Of course, the real problem became falling trees and power lines!

Darlene Fields called husband Joe to come pick her up, after the long Friday evening journey into Norton from the Head of Powell Valley.  Joe could not reach her along Alt. 58, from Tacoma, and had to take back roads to finally get to the Hardee's in Norton where Darlene was waiting.

What would typically be a pleasant drive home, simply ended, as they could not make it back up State Route 706 to High Chaparral. The road had become completely blocked, and there was no other roadway into the highcountry which had not become impassible ( due either to fallen trees and/or drifting snow ).

NAM Model Initialization for December 18, 2009 at 1900 hrs
Image Courtesy of Unisys Weather Processor

[ Joe & Darlene stayed with family near the City of Norton, without any electricity, and did not make it back home until Sunday night ( December 20 ) ].

Getting home was not easy, with Joe having an accident when his 4x4 truck slid off the road into an embankment.

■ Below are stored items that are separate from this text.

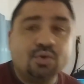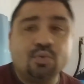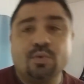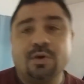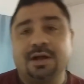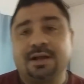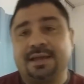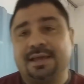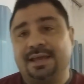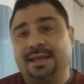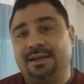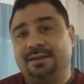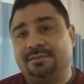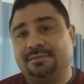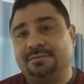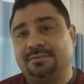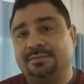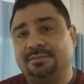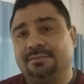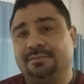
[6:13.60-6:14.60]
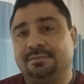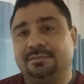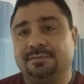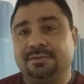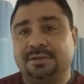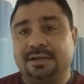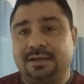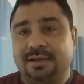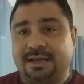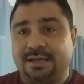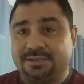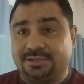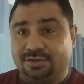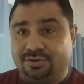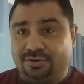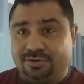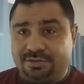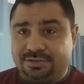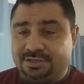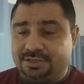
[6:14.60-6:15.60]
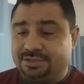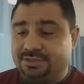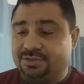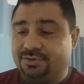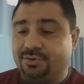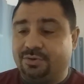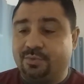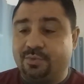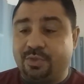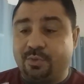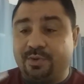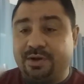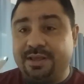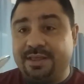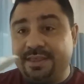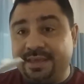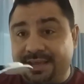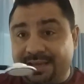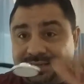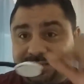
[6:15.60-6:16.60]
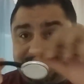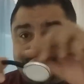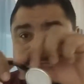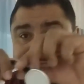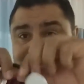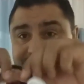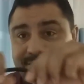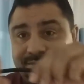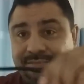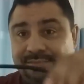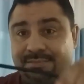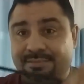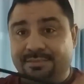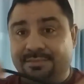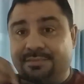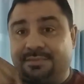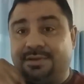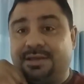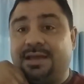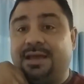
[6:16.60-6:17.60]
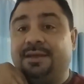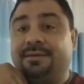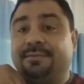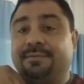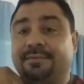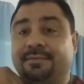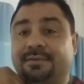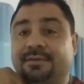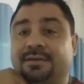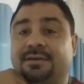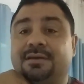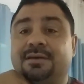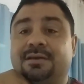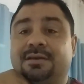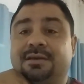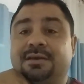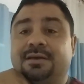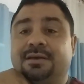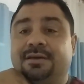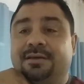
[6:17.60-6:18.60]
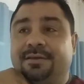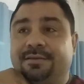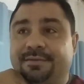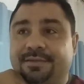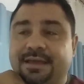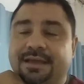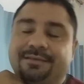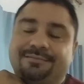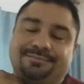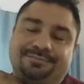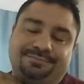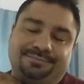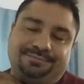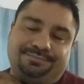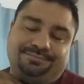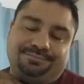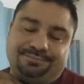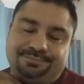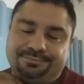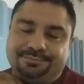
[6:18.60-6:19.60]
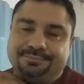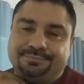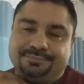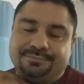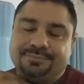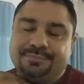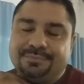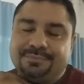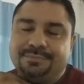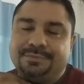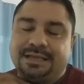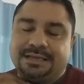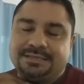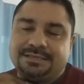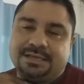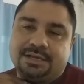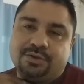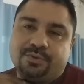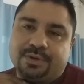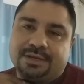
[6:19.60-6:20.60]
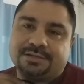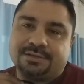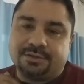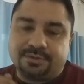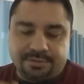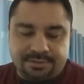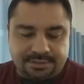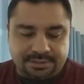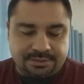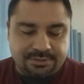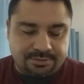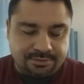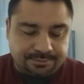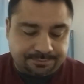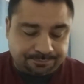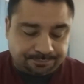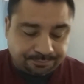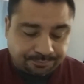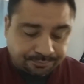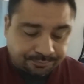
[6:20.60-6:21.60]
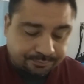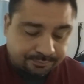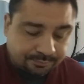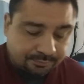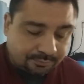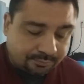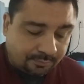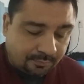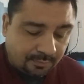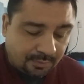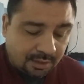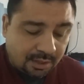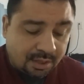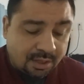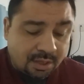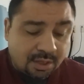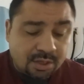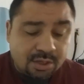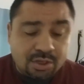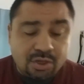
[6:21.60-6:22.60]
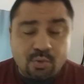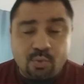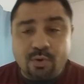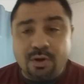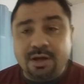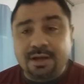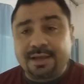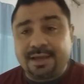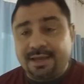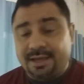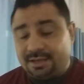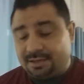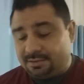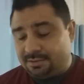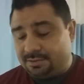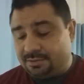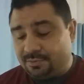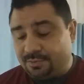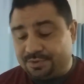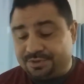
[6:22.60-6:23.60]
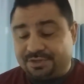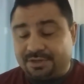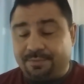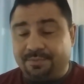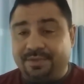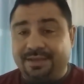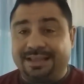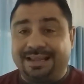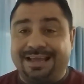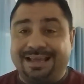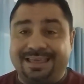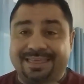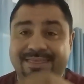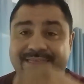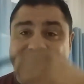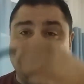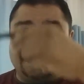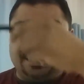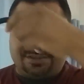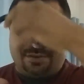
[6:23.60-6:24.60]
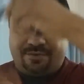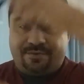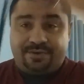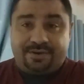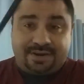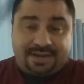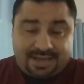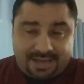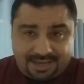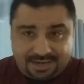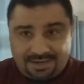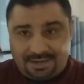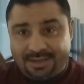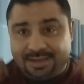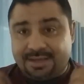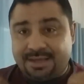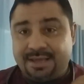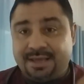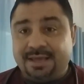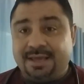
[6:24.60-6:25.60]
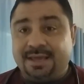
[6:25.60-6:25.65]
You walk in as a nursing student with one of these, okay? They see you as a nursing student. You walk in with something like this over your head,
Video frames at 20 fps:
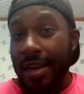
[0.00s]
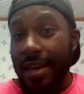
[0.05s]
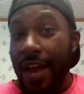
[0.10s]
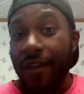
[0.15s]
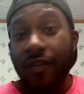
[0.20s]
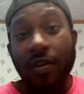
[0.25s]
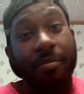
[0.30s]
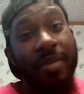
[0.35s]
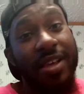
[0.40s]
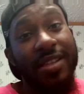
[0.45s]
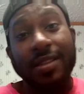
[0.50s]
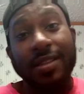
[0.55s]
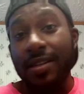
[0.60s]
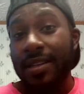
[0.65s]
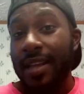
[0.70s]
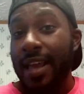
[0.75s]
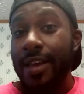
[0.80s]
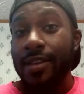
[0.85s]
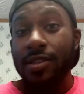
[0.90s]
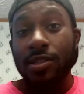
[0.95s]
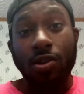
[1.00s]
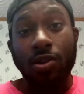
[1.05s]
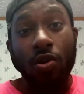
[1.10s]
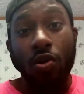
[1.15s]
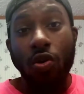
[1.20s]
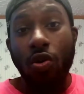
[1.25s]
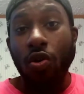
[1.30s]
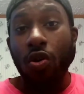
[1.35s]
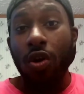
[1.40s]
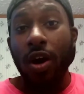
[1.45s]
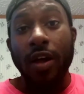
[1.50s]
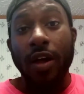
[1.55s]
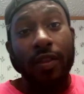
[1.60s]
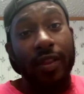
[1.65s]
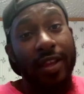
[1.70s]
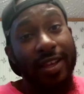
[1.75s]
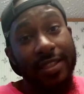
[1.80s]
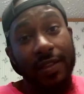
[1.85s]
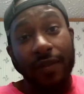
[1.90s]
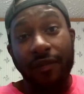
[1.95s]
never missed a day of school
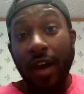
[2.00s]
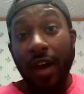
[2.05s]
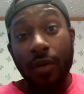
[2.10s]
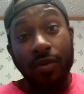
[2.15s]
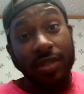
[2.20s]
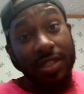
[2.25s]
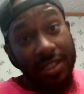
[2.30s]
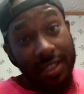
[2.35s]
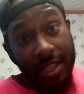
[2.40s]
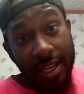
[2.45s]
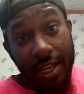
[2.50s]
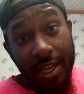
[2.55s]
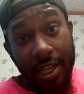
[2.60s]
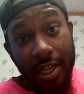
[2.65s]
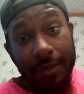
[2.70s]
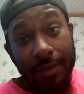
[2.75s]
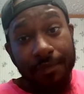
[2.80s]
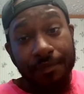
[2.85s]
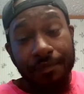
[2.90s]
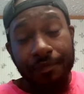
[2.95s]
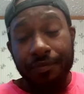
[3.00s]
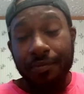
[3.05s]
unless if I was sick.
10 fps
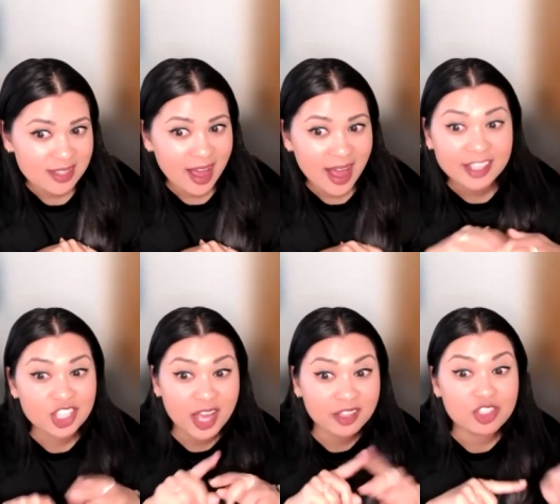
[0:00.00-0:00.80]
I
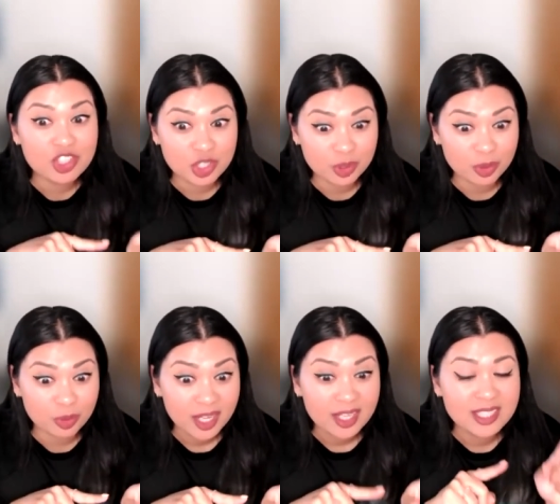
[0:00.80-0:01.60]
challenge
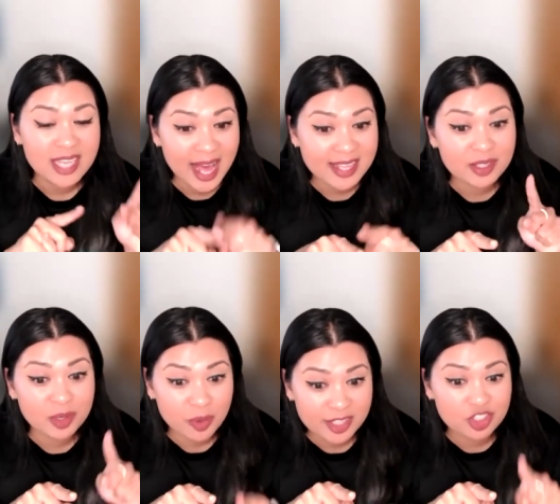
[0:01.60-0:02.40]
you to ask a
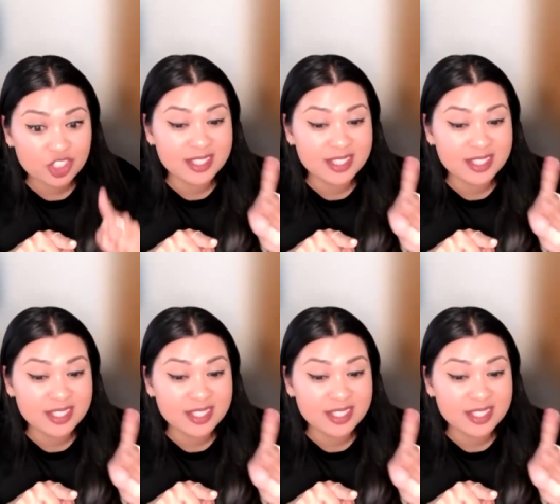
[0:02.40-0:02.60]
question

It had to be left behind, with Darlene following in another 4x4 to pick him up.  Of course, upon returning, they had no electricity, phone, or water, and their typically trusty generator would not start.   

It was a cold Sunday night,
and beginning of a rough week!

KJKL Doppler Radar Base Reflecitivity at 7:01 PM
Image Courtesy of Plymouth State University

Now we come to the STARK
reality of this event.

This had in a matter of 12 hours
become nothing less than a
MEGA-disaster.

No main or secondary road, and hardly even a single street or driveway, were passable from the High Knob Massif northward across Wise County, Dickenson County, and Buchanan County.

Roads were blocked by abandoned vehicles in deep snow, power lines and poles, and in some hollows by more than 70 uprooted and fallen trees along single stretches!

People were simply isolated and trapped in place, where ever that may have been at the time, and I DO MEAN ISOLATED.  It literally took many DAYS in some cases to open the worse roads via a collective effort of local residents, VDOT, AEP, and other workers.

To make matters worse, hardly a single light remained on across this entire area with 96 percent of Dickenson County alone losing electricity 
( how 4 percent kept power I am yet to figure out ).

In addition, most folks also lost phone, cable, internet, and water.  It was indeed the start of a very rough period for many residents.

No one, including news media, outside the local area realized the significance of this storm event and the hardships faced by local residents.

For the young and strong it was manageable, but for older residents, those sick, and those alone and isolated it was a tough, scary, and very dangerous time in their lives.

It simply became day to day survival.

December 18, 2009
KJKL Doppler Radar Base Reflecitivity at 7:19 PM
Image Courtesy of Plymouth State University

The evening of December 18 and overnight period of December 19 was a truly HORRID experience for many folks in their homes.  Many simply could not sleep for fear of being killed in bed!

The reason, POPS, CRACKS, CRASHES and BOOMS as limbs were stripped from trees and whole trees uprooted under the weight of the deep, HEAVY ( high density ) snowfall.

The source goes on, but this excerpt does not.